**EXERCISE GOAL:** Without copying any picture, return all lines below exactly.

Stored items
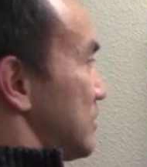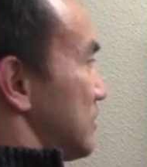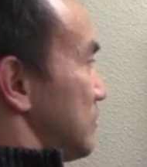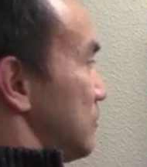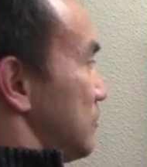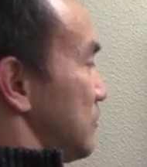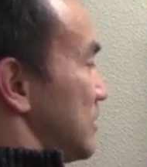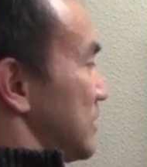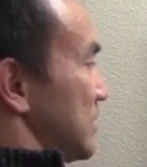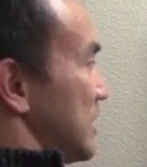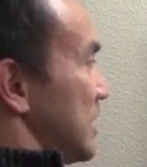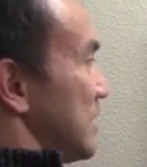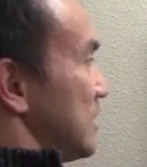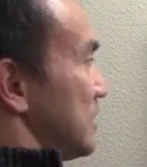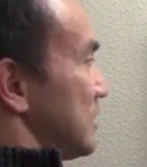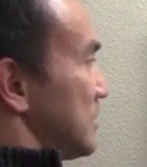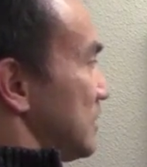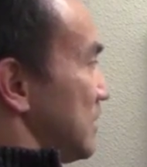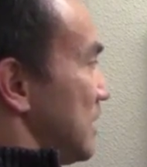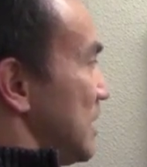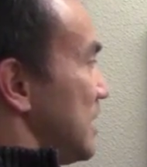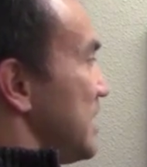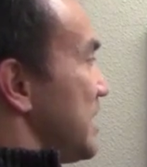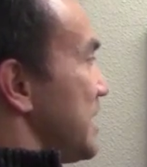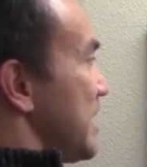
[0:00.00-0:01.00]
was
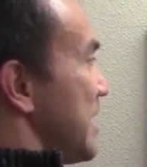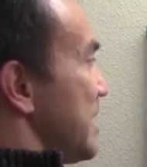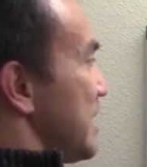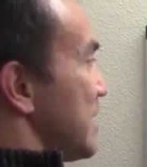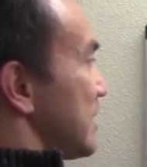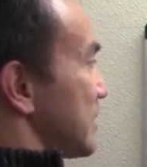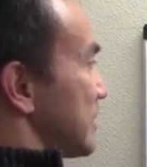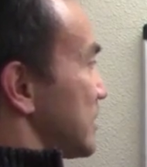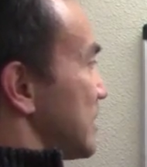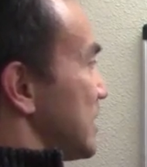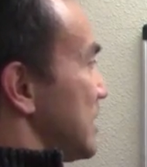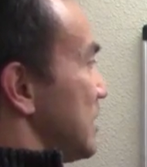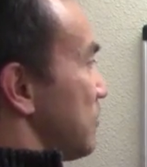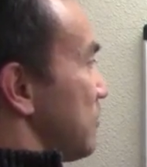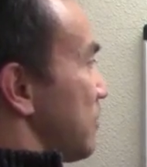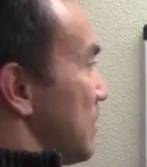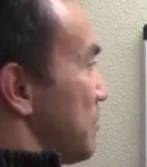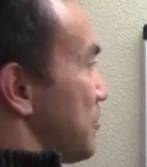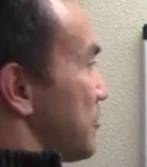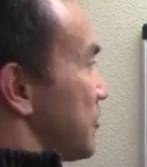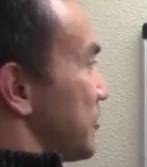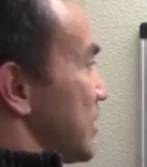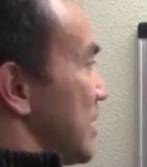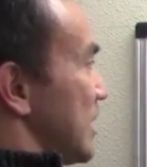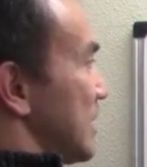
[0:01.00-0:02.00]
indicated, C
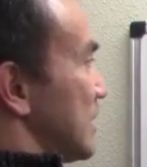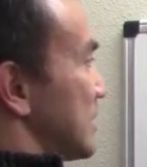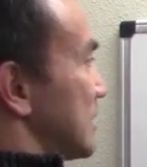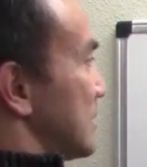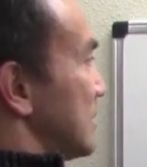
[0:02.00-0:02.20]
represents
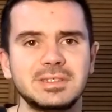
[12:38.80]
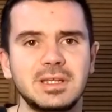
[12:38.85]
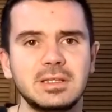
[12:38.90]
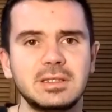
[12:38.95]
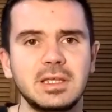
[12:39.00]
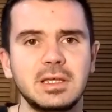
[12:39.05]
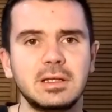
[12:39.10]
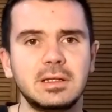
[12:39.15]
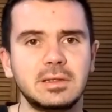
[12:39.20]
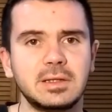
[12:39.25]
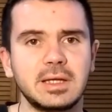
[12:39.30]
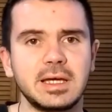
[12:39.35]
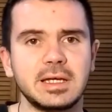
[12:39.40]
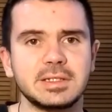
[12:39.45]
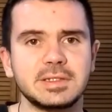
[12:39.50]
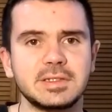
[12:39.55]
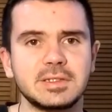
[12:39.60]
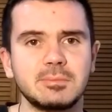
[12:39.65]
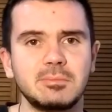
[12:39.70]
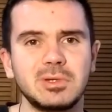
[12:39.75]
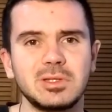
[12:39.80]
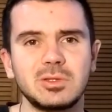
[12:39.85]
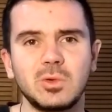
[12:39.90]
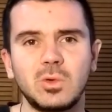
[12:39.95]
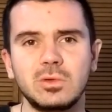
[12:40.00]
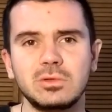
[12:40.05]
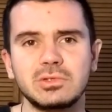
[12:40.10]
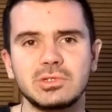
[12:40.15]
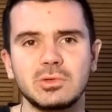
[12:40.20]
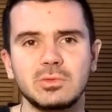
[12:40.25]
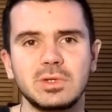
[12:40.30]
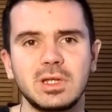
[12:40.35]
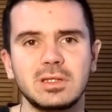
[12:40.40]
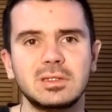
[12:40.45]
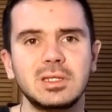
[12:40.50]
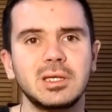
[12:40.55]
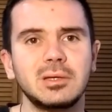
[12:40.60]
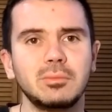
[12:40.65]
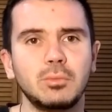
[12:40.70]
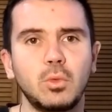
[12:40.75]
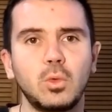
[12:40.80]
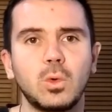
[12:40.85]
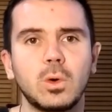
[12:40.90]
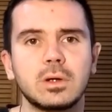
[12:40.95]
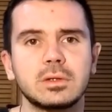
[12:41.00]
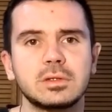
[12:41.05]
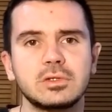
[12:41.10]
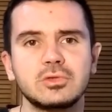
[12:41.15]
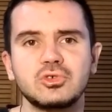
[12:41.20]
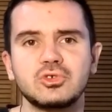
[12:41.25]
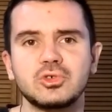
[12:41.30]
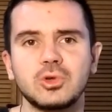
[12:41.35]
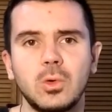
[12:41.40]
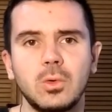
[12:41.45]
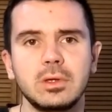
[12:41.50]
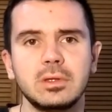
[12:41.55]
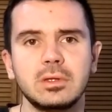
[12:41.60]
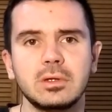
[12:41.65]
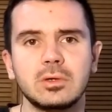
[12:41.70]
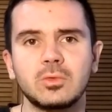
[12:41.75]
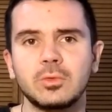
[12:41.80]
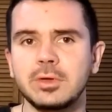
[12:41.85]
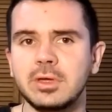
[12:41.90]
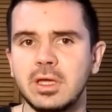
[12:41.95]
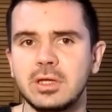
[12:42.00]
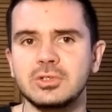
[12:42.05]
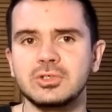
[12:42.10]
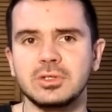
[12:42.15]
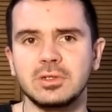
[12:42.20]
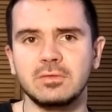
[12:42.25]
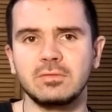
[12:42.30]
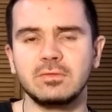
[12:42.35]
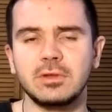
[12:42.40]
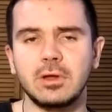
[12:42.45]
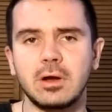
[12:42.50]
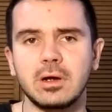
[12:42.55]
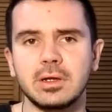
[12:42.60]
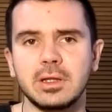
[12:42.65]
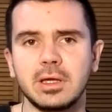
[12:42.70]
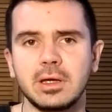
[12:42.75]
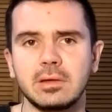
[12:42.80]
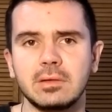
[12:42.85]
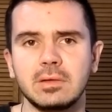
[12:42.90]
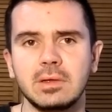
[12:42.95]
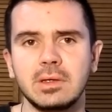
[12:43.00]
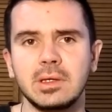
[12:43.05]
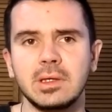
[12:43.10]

nothing less, but also nothing more than showing the creation of Narnia.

**PROBLEM SOLUTION:**
[0:00.00-0:01.00]
was
[0:01.00-0:02.00]
indicated, C
[0:02.00-0:02.20]
represents
[12:38.80]
[12:38.85]
[12:38.90]
[12:38.95]
[12:39.00]
[12:39.05]
[12:39.10]
[12:39.15]
[12:39.20]
[12:39.25]
[12:39.30]
[12:39.35]
[12:39.40]
[12:39.45]
[12:39.50]
[12:39.55]
[12:39.60]
[12:39.65]
[12:39.70]
[12:39.75]
[12:39.80]
[12:39.85]
[12:39.90]
[12:39.95]
[12:40.00]
[12:40.05]
[12:40.10]
[12:40.15]
[12:40.20]
[12:40.25]
[12:40.30]
[12:40.35]
[12:40.40]
[12:40.45]
[12:40.50]
[12:40.55]
[12:40.60]
[12:40.65]
[12:40.70]
[12:40.75]
[12:40.80]
[12:40.85]
[12:40.90]
[12:40.95]
[12:41.00]
[12:41.05]
[12:41.10]
[12:41.15]
[12:41.20]
[12:41.25]
[12:41.30]
[12:41.35]
[12:41.40]
[12:41.45]
[12:41.50]
[12:41.55]
[12:41.60]
[12:41.65]
[12:41.70]
[12:41.75]
[12:41.80]
[12:41.85]
[12:41.90]
[12:41.95]
[12:42.00]
[12:42.05]
[12:42.10]
[12:42.15]
[12:42.20]
[12:42.25]
[12:42.30]
[12:42.35]
[12:42.40]
[12:42.45]
[12:42.50]
[12:42.55]
[12:42.60]
[12:42.65]
[12:42.70]
[12:42.75]
[12:42.80]
[12:42.85]
[12:42.90]
[12:42.95]
[12:43.00]
[12:43.05]
[12:43.10]

nothing less, but also nothing more than showing the creation of Narnia.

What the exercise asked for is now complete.